Ted Wagner: Ideally, his or her job is to ensure that the company is meeting its security requirements and properly mitigating cyber risk, but the adversary gets the vote. It's not binary. There are adversaries exploiting weaknesses throughout the system. Also within a business there's no absolute, just compromises. There's real tension between the functionality development process versus fixing vulnerabilities. Developers are limited resource in a software company. So software consumers assume security, but they look for functionality. It's a hard dilemma. There's always tension, a natural professional tension between building greater functionality and securing the software. And somewhere a compromise is being made. But rarely is it the CISO's job to determine that compromise. You can understand the argument that public statements on the security of a software development process for a publicly traded software company creates a perception for the stockholders of the company that there is security in their software. But in practice, the CISO has limited ability to direct resources within a software development company to fully address all cyber risk.
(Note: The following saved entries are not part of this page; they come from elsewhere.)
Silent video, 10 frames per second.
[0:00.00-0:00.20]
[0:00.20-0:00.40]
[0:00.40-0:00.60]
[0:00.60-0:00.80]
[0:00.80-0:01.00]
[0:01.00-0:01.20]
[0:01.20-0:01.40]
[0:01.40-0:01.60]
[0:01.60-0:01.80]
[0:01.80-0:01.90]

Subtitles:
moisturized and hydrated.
Rick Howard: My best friend Steve Winterfeld, a seasoned security professional, meaning he's really old, veteran CyberWire Hash Table member and editor to my "First Principles" book told me the other day that of course we're speaking different languages. The finance people have been thinking about accounting principles since the time of the pyramids. Security people have only been around for about 50 years. We still haven't agreed as a community about what we are all trying to do with our InfoSec programs. He was the impetus for us publishing our book on cybersecurity first principles last year. But there's a reason we haven't come to a consensus. It's a really hard problem to get any community to agree on what's important. The finance world struggled with this too.
Steve Winterfeld: Really, more history, Rick?
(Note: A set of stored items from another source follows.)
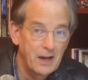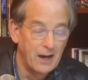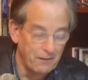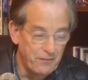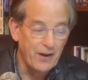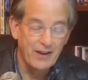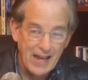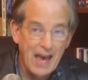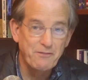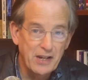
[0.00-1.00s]
a very
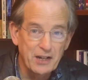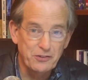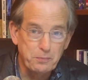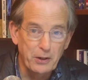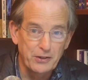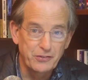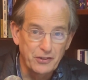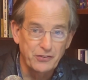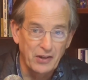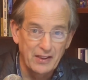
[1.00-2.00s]
heavy experience
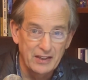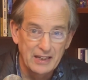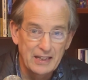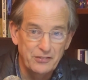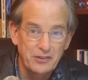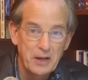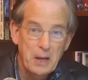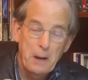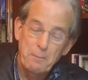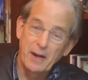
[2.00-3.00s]
to say the least,
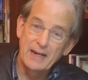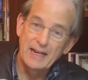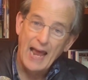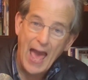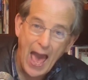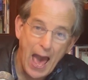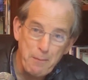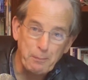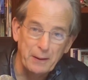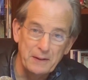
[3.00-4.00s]
but it
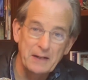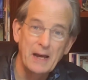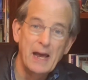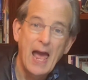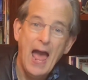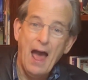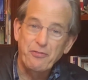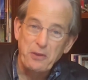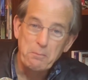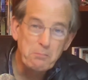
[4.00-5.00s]
happened
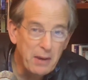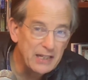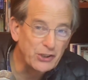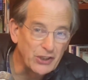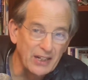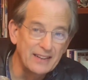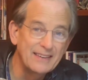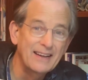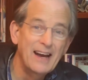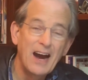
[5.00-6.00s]
at the
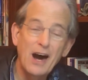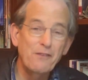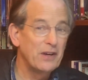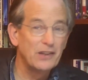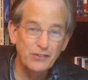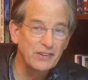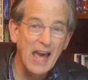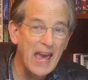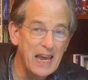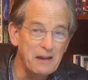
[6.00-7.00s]
mention of his
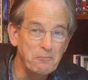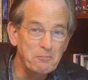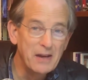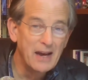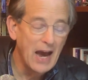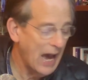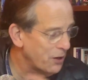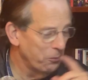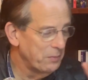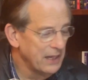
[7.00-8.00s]
name. I
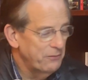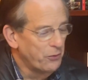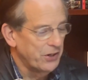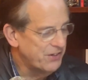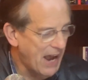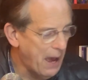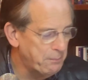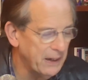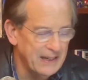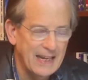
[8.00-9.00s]
don't believe we're
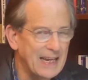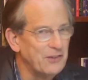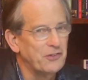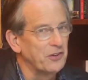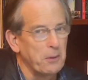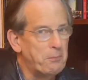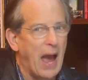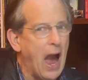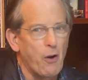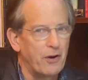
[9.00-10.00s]
tapping into the
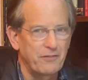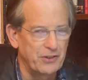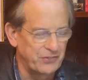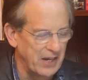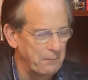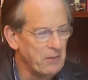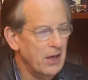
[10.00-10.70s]
power of his name.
Rick Howard: The American version of consensus failed at least three times since the Great Depression before it arrived at its generally accepted accounting principles GAAP in 2009, roughly 90 accounting topics. The security world is just beginning to grapple with the problem. The giant disconnect though is that the SEC is looking for the same kind of rigor they get with gap analysis and the security world brings them the NIST framework. That's an impedance mismatch that causes noise in the communications path between the two communities. And this is an idea I got from you, that the accounting people, the finance people, the SEC people, they have a set of rules that they have all agreed on called GAAP, Generally Accepted Accounting Principles. Whereas the security community doesn't have anything. And the closest thing we have to it is a framework or a certification law or some best practice. But there's no bridge between what we think is important and what the finance people think. And we probably need to have it.
Steve Winterfeld: Yeah. And we've needed it for a while. And this is the SEC trying to be a forcing function. I don't know how we get there from here because like you said, the financial industry with the FFIEC, we have the energy with NERC CIP, we have healthcare with HIPAA. All of those have a set of, I'll loosely call them frameworks or checklists. I don't know that those are -- are really making a difference on those industries in what's happening on the cyber, but at least all the banks know they have a common set of requirements to work towards.
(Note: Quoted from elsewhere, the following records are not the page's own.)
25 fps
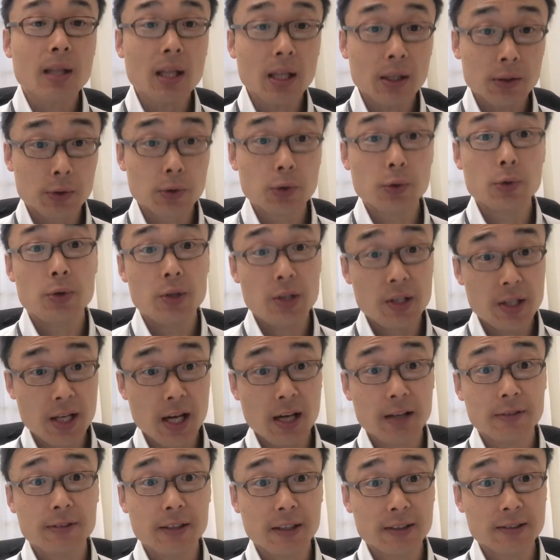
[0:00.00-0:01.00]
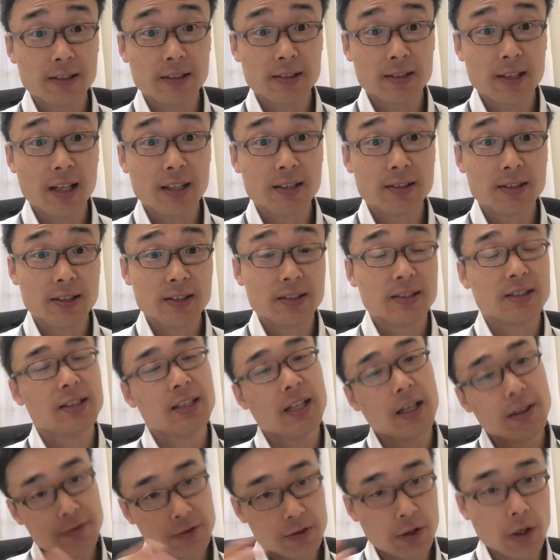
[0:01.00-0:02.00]
do enough exercises,
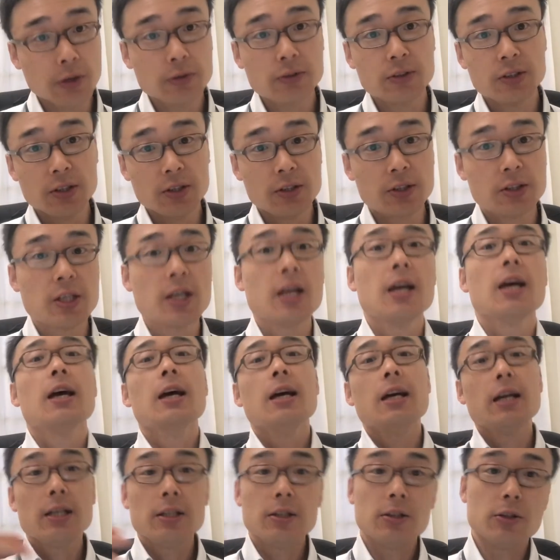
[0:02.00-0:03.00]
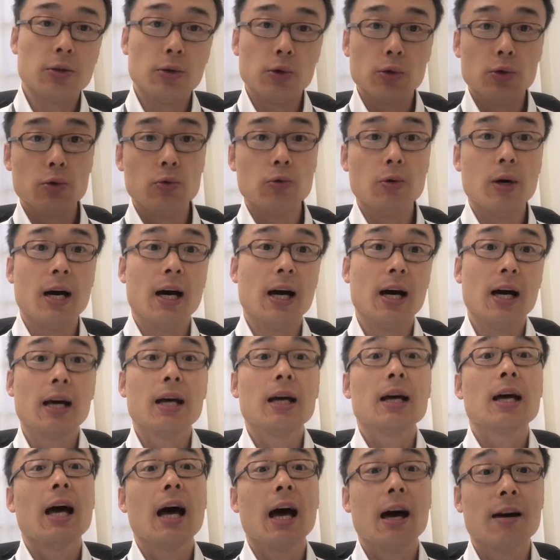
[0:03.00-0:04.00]
enough dosage to uh,
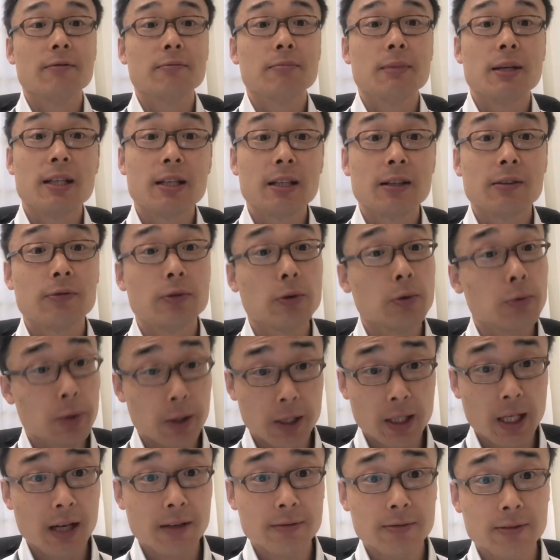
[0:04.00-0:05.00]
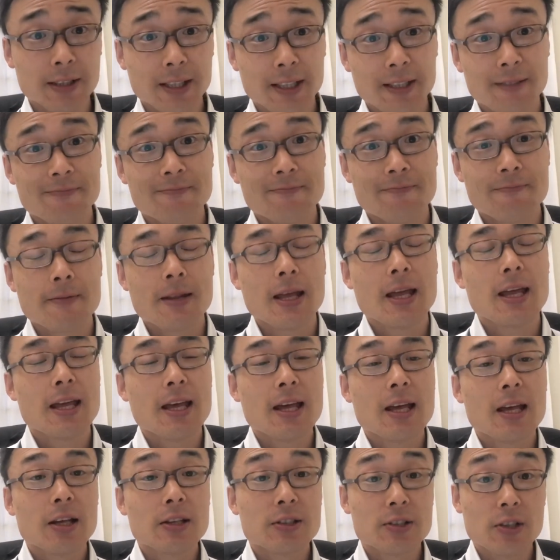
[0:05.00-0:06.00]
have meaningful recovery.
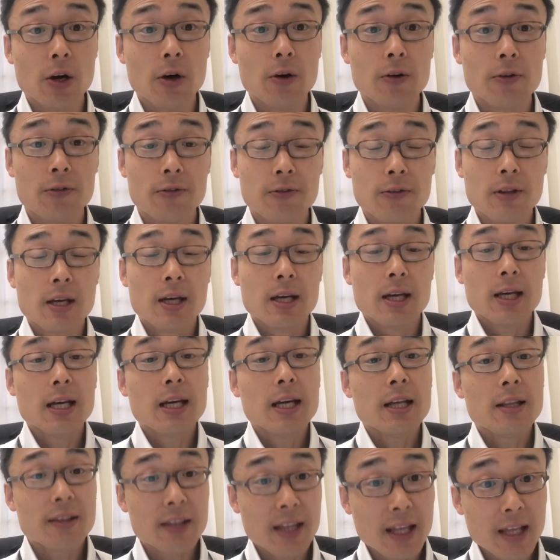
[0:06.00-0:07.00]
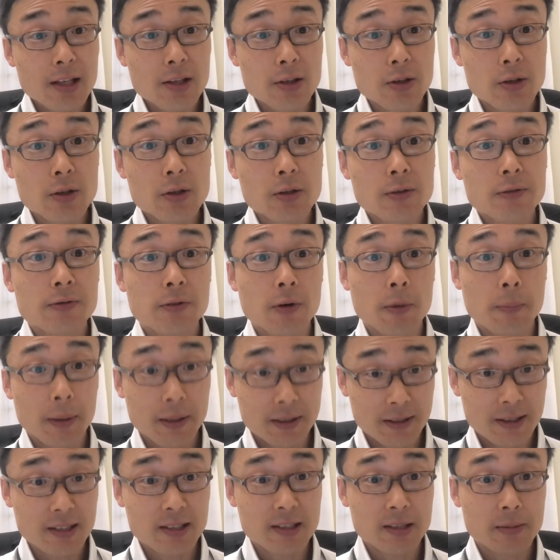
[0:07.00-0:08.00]
So thank you for
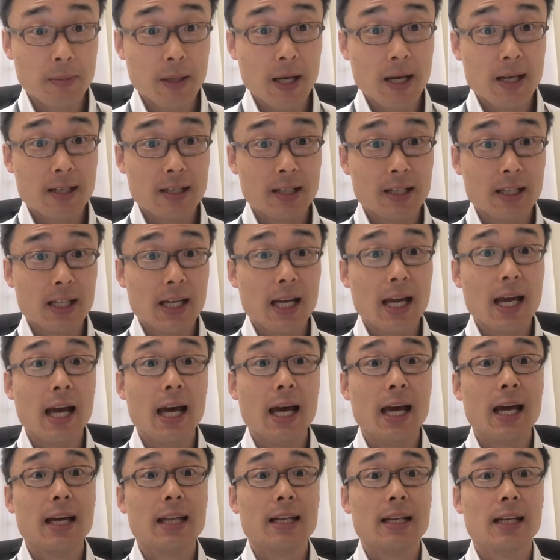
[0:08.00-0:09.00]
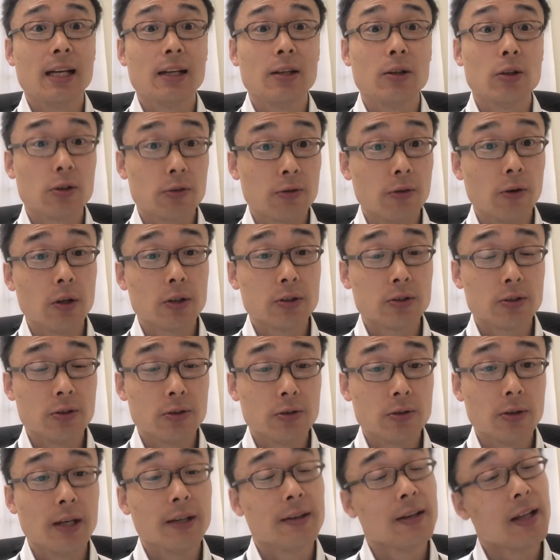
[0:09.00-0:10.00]
participating and I look forward
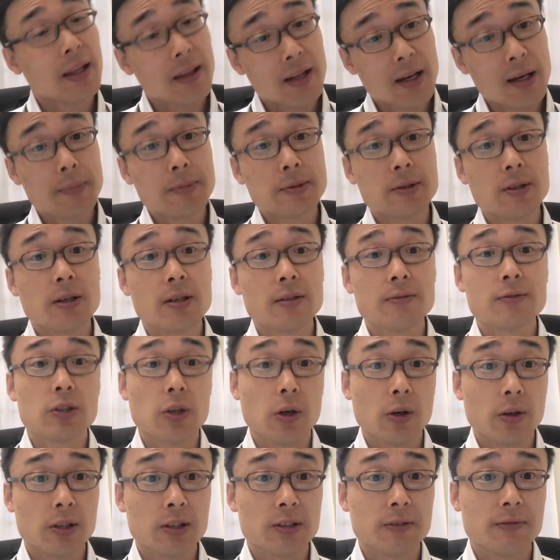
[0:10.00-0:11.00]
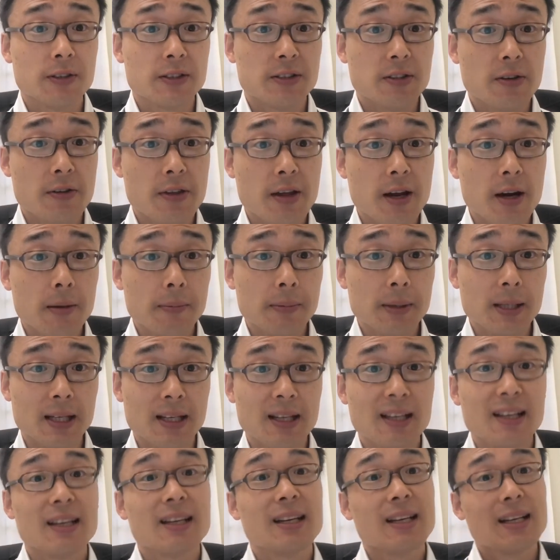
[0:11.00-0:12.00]
to another episode of Joker's Physiotherapy.
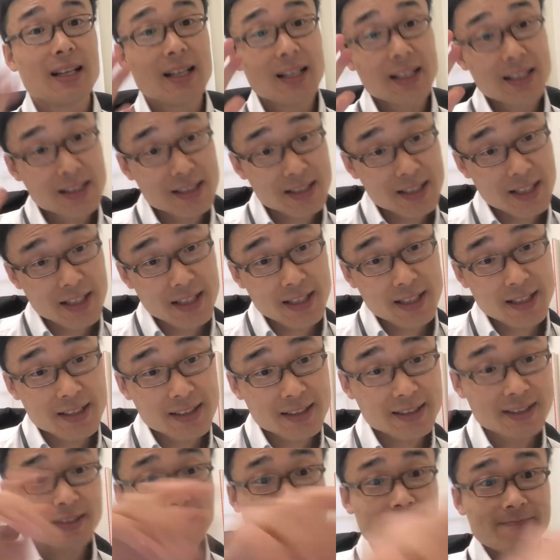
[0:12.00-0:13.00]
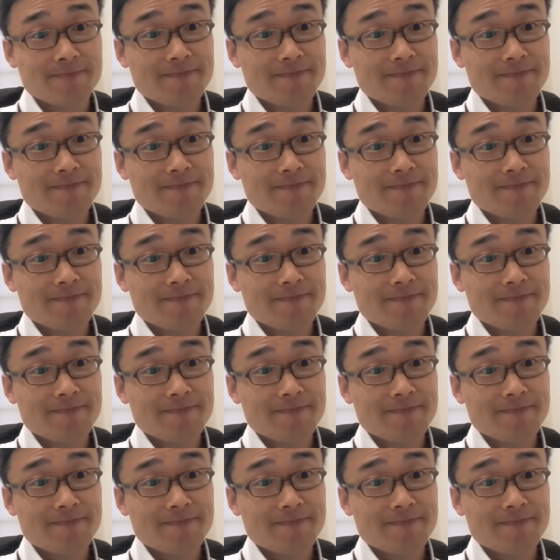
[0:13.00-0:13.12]
Cheers!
Rick Howard: I guess the way forward, I don't know, see what you think about this, is the SEC does something similar in the cybersecurity field. So appoint the commission to come up with the accepted rules that we can all follow.
Steve Winterfeld: There are probably at least eight federal agencies, and that's the very minimum that feel like they own cybersecurity. And I wouldn't have included SEC in that eight before this and they have a very limited scope of publicly traded companies.
Rick Howard: And I agree with that, but they're the ones charging people with fraud in the public company space. So you and I worked on the "First Principles" book. We came up with a way to forecast the probability and material impact. I think that might be the rule. One of the rules that we all agree to that that's what we're reporting to the public. I'm very naive about that. I can't imagine anybody would absolutely tell their stockholders that they have a 25% chance of material impact due to a cyber event. But that's what we could be working towards. And I think the SEC is the organization that could do that.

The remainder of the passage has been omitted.